Vladimir Putin ha trionfato nelle elezioni presidenziali russe, ha vinto la guerra in Siria (anche se persino Gentiloni ha provato a prendersi i meriti), ha stipulato un accordo con i sauditi per far crescere il prezzo del petrolio, si è alleato con gli iraniani nemici dei sauditi, ha raggiunto una intesa con la Turchia rivale storico della Russia già ai tempi degli zar
Eppure a leggere le cronache dei giornali italiani o ascoltando le ricostruzioni televisive, Putin sarebbe sempre e soltanto un ex agente segreto dell’Urss impegnato ad ammazzare spie doppiogiochiste rifugiate in Inghilterra, pronto ad invadere la Polonia e i Paesi Baltici, uso ad eliminare fisicamente oppositori e giornalisti scomodi.
In pratica un killer trasformato in un leader guerrafondaio.
Non come i pacifisti presidenti americani che hanno scatenato guerre in mezzo mondo, dal Vietnam alla Cambogia, dall’Irak alla Serbia. Milioni di morti, ma per il nostro bene.
Il cattivissimo Putin, invece, costruisce a Mosca una immensa Moschea ma è un razzista perché vuole difendere l’identità russa. Peccato che i critici ignorino, o fingano di ignorare, che la Russia è un impero e, in quanto tale, è composto da etnie diverse con religioni differenti.
L’identità russa è la risultante di Europa e Asia, di cristianesimo ortodosso, islam e paganesimo, con qualche spruzzata di religioni asiatiche. Mongoli, nordeuropei, caucasici, slavi, tatari: di tutto e di più. Dovrebbe essere un modello esemplare, si è trasformato in un simbolo del male.
Merito del soft power statunitense, in grado di condizionare la percezione della realtà del mondo intero. Così un’oscura vicenda di spionaggio si trasforma in un ridicolo atto di accusa semi planetario contro Mosca.

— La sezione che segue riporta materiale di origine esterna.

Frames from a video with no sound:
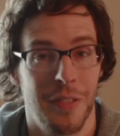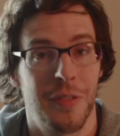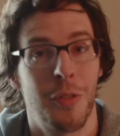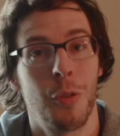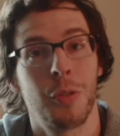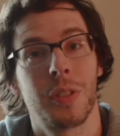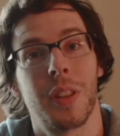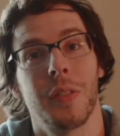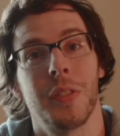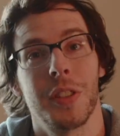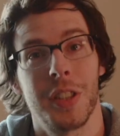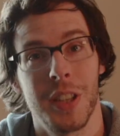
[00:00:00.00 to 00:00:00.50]

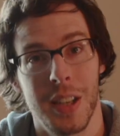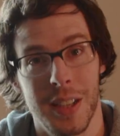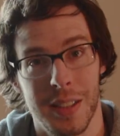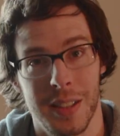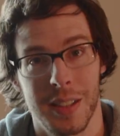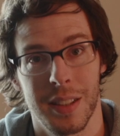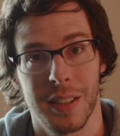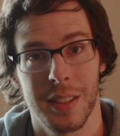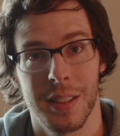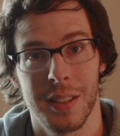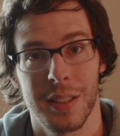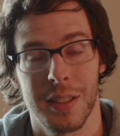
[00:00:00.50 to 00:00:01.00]
1/4 of a
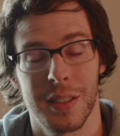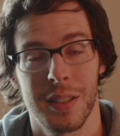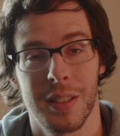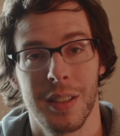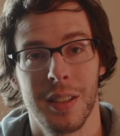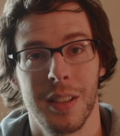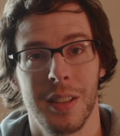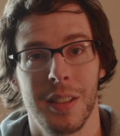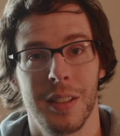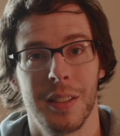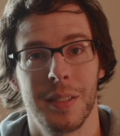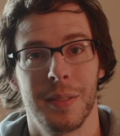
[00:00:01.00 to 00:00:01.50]
chance at least.
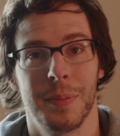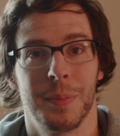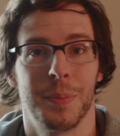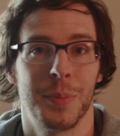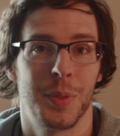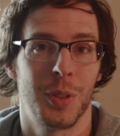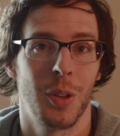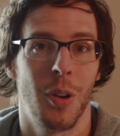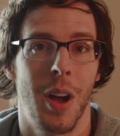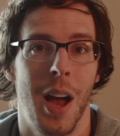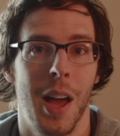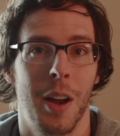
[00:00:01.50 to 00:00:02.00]

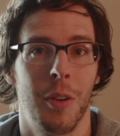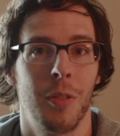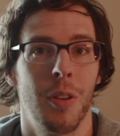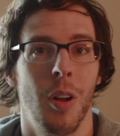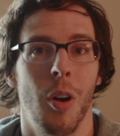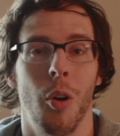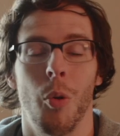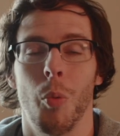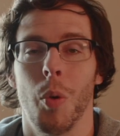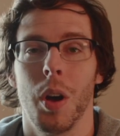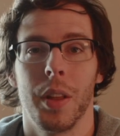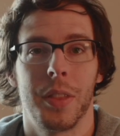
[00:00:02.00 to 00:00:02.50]
So I don't
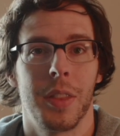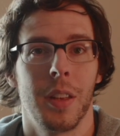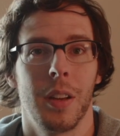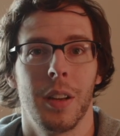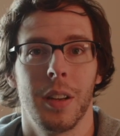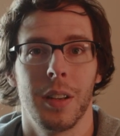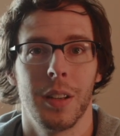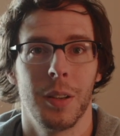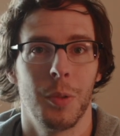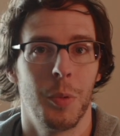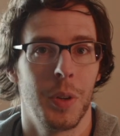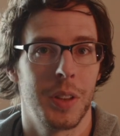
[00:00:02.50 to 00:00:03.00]
know what
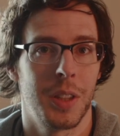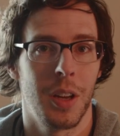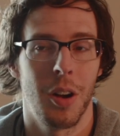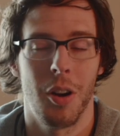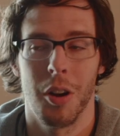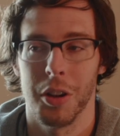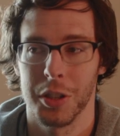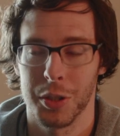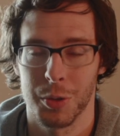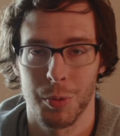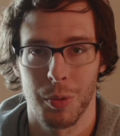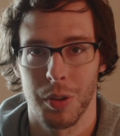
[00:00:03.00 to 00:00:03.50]
the
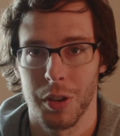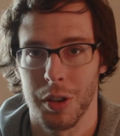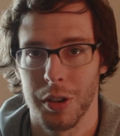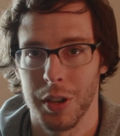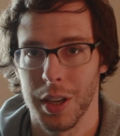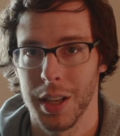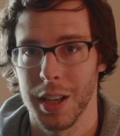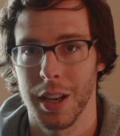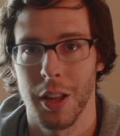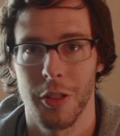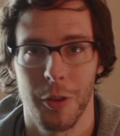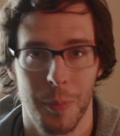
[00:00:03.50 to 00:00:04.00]
odds were
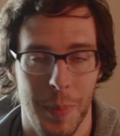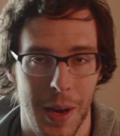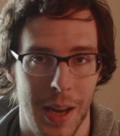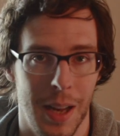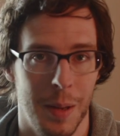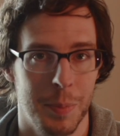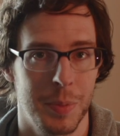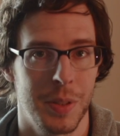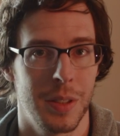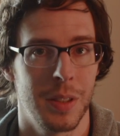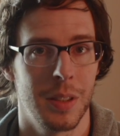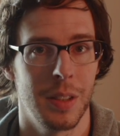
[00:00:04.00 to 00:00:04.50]
in other
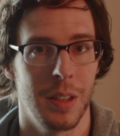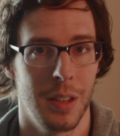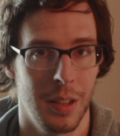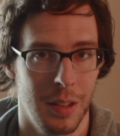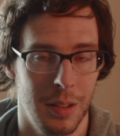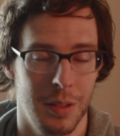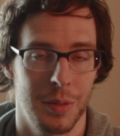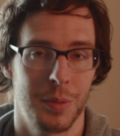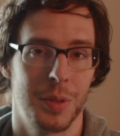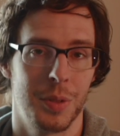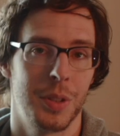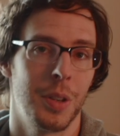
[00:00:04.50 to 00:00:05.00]
maps.
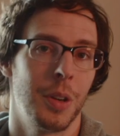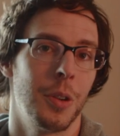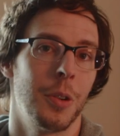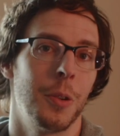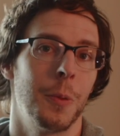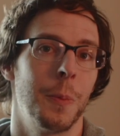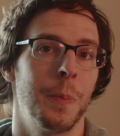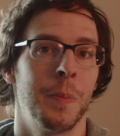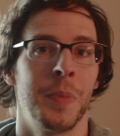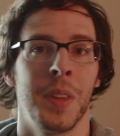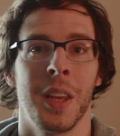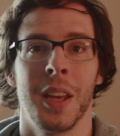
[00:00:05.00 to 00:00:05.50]

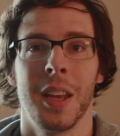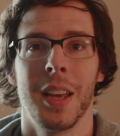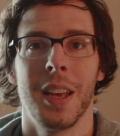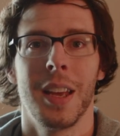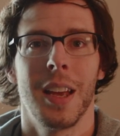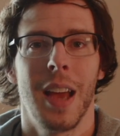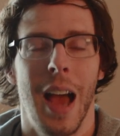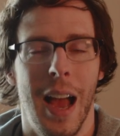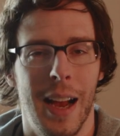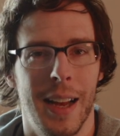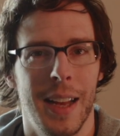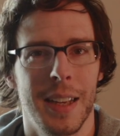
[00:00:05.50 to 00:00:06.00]
So
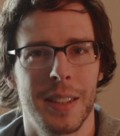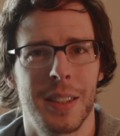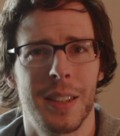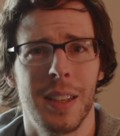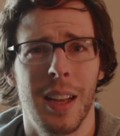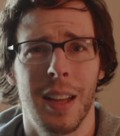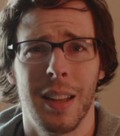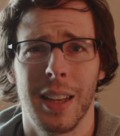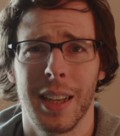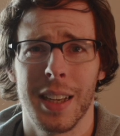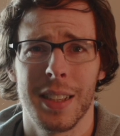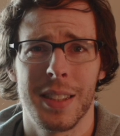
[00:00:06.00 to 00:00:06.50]
I guess,
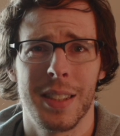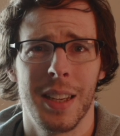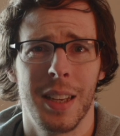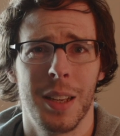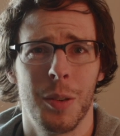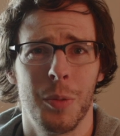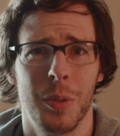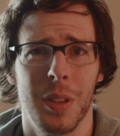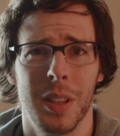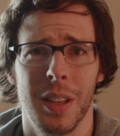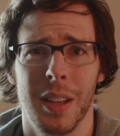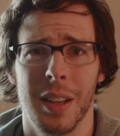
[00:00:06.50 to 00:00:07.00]
yeah, like I said,
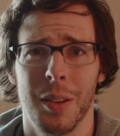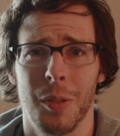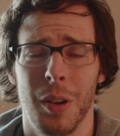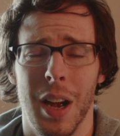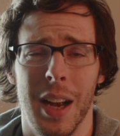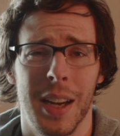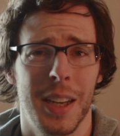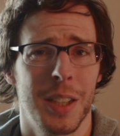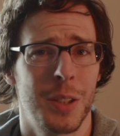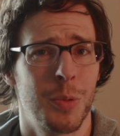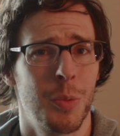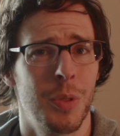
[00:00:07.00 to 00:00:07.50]

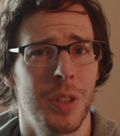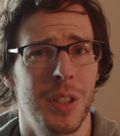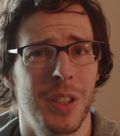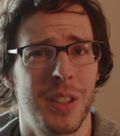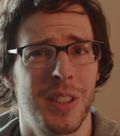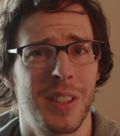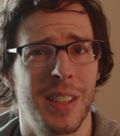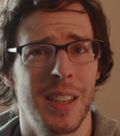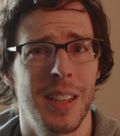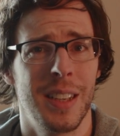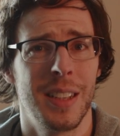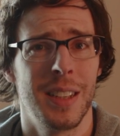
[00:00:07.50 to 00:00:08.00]
I guess we'll
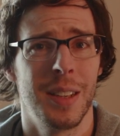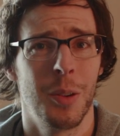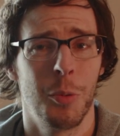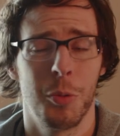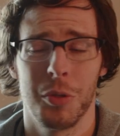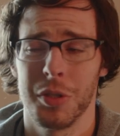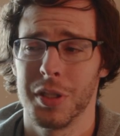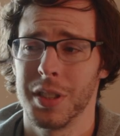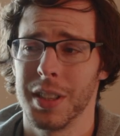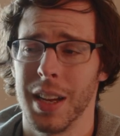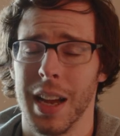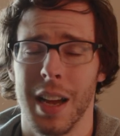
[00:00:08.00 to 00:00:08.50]

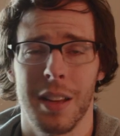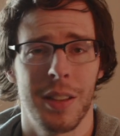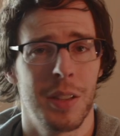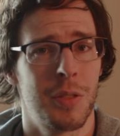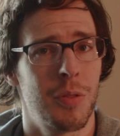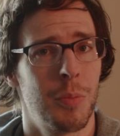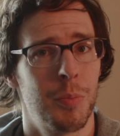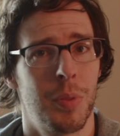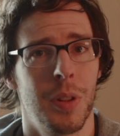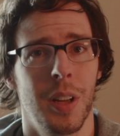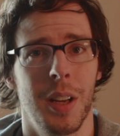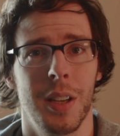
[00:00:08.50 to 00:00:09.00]
see how this
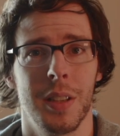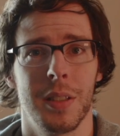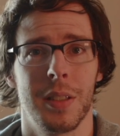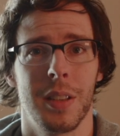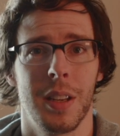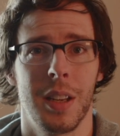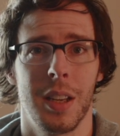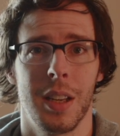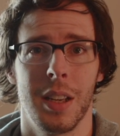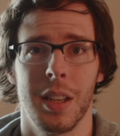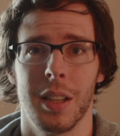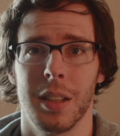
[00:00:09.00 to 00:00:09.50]
one plays,
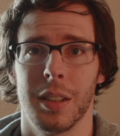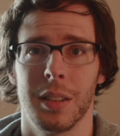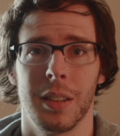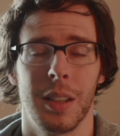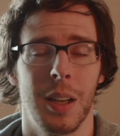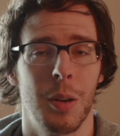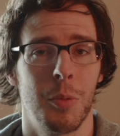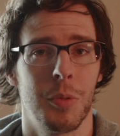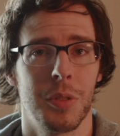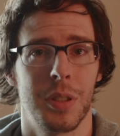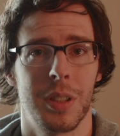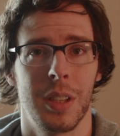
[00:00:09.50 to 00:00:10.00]
and
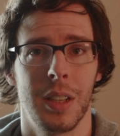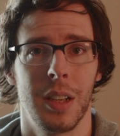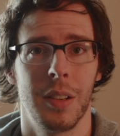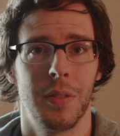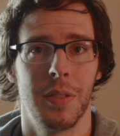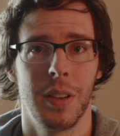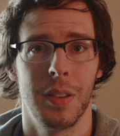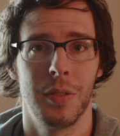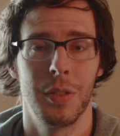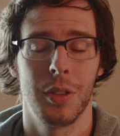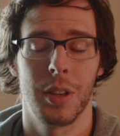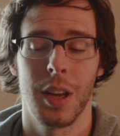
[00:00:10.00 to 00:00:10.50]
we'll see
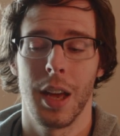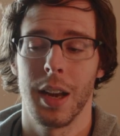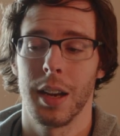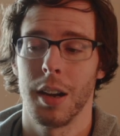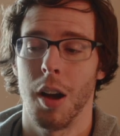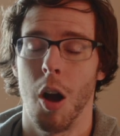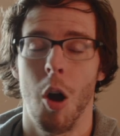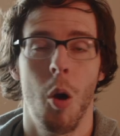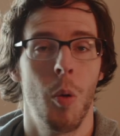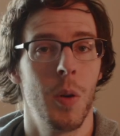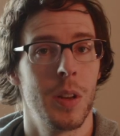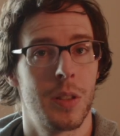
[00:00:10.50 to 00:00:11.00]
if you kind of
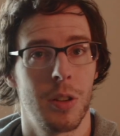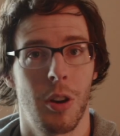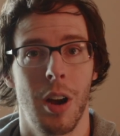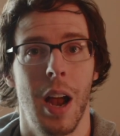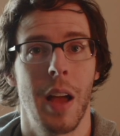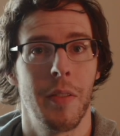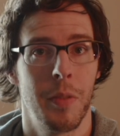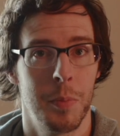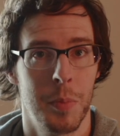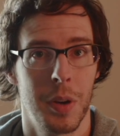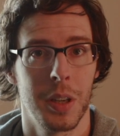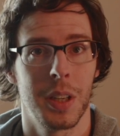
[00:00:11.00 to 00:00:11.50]
always are
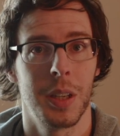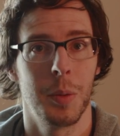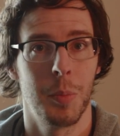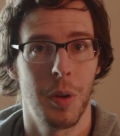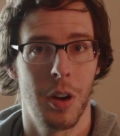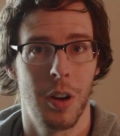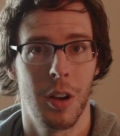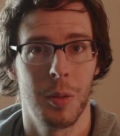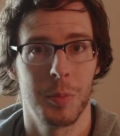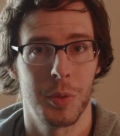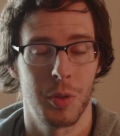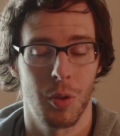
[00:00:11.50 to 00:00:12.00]
having monkey
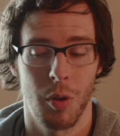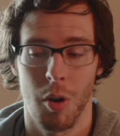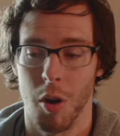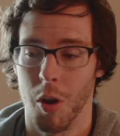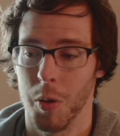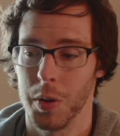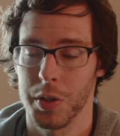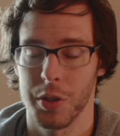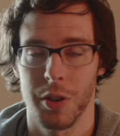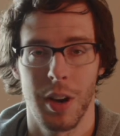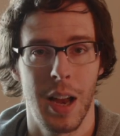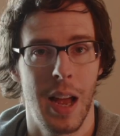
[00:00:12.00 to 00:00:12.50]
bombs, or
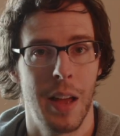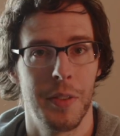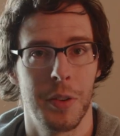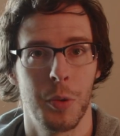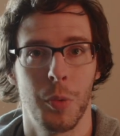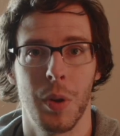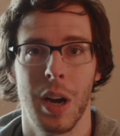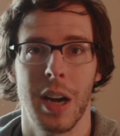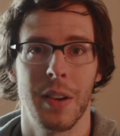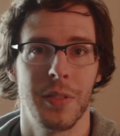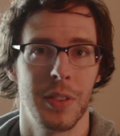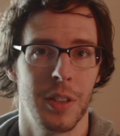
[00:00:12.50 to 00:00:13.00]
always are having
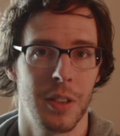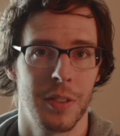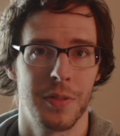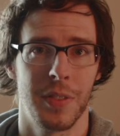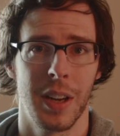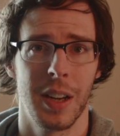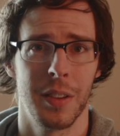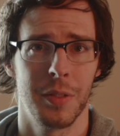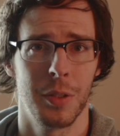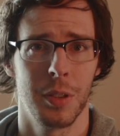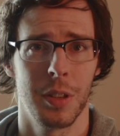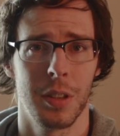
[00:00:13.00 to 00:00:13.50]
whatever your
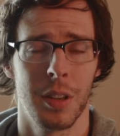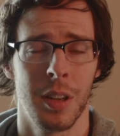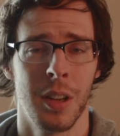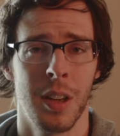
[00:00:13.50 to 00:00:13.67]
favorite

Ma anche colpa, grave colpa, della Russia attuale che guarda con sufficienza al soft power nella convinzione, errata, che mostrare i muscoli sia sufficiente per gestire i rapporti internazionali.
L’Unione sovietica, seppure con strumenti inadeguati e insufficienti, cercava di contrastare l’egemonia americana. Puntando sulla cultura, finanziando i partiti comunisti in ogni parte del mondo, favorendo lo sviluppo di associazioni di sostegno a Mosca (chiedere alla signora Napolitano per informazioni), sostenendo scrittori, musicisti, artisti.
La nuova Russia, invece, ha favorito l’arricchimento di nuovi oligarchi che non investono in cultura ma preferiscono dilapidare fortune con squadre di calcio, yacht che assomigliano a transatlantici, mega ville.
Così in Occidente i giornalisti che plaudivano all’invasione di Budapest da parte dei carri armati sovietici (chiedere a Giorgio Napolitano) sono stati sostituiti da giornalisti che plaudono al sostegno americano ai terroristi anti Assad.
Mosca non può lamentarsi per errori di comunicazione e di gestione del potere che sono tutti suoi.